=== Begin Enclosure ===

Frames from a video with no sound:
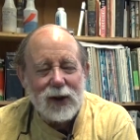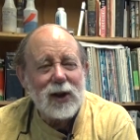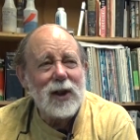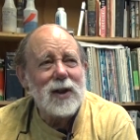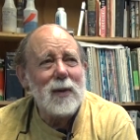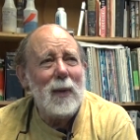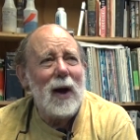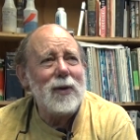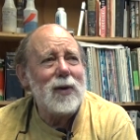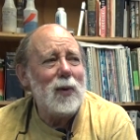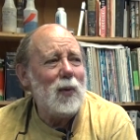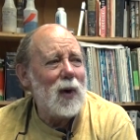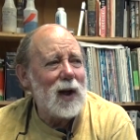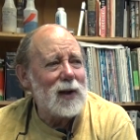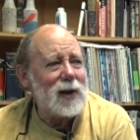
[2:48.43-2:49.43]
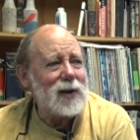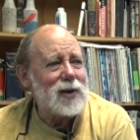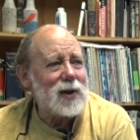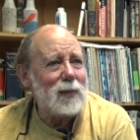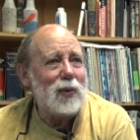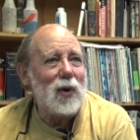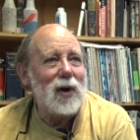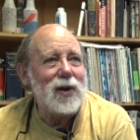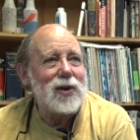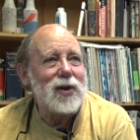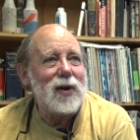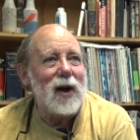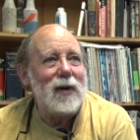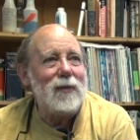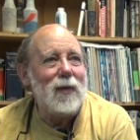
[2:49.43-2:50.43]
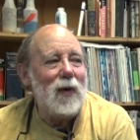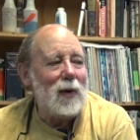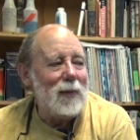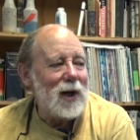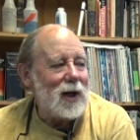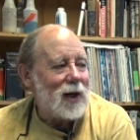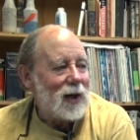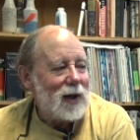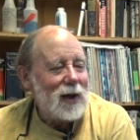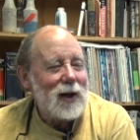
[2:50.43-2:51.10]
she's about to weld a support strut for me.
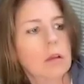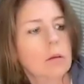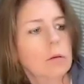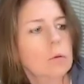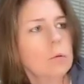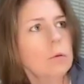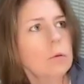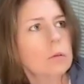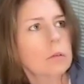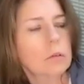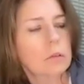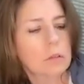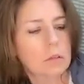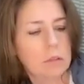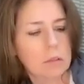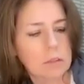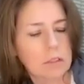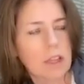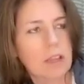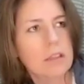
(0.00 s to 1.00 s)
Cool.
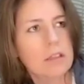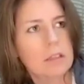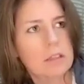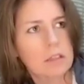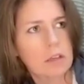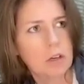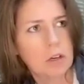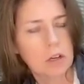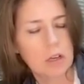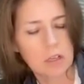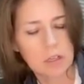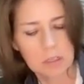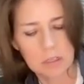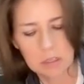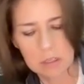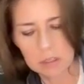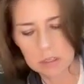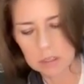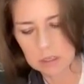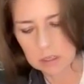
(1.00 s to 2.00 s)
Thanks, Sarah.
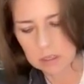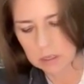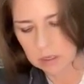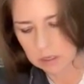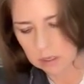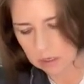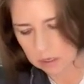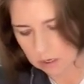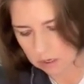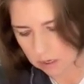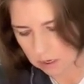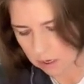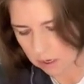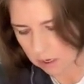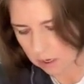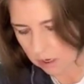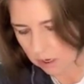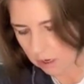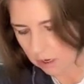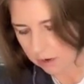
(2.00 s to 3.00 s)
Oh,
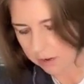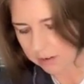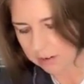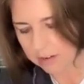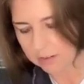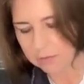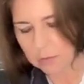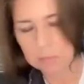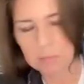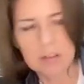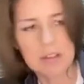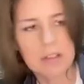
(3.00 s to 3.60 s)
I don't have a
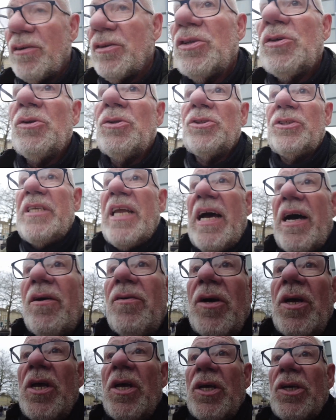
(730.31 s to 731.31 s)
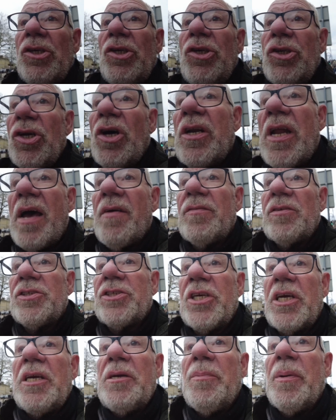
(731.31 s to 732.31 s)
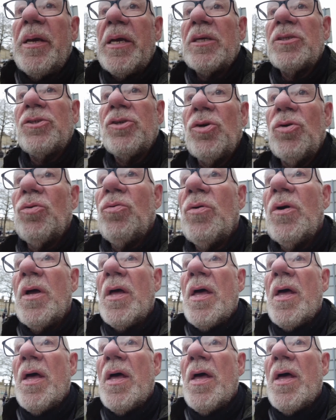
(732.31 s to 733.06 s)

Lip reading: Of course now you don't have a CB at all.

=== End Enclosure ===

Exercise aim: Pictures are to be omitted. Print exactly the lines from the line containing "[2:50.43-2:51.10]" through the final line of the material above, both included.

Response for this exercise:
[2:50.43-2:51.10]
she's about to weld a support strut for me.
(0.00 s to 1.00 s)
Cool.
(1.00 s to 2.00 s)
Thanks, Sarah.
(2.00 s to 3.00 s)
Oh,
(3.00 s to 3.60 s)
I don't have a
(730.31 s to 731.31 s)
(731.31 s to 732.31 s)
(732.31 s to 733.06 s)

Lip reading: Of course now you don't have a CB at all.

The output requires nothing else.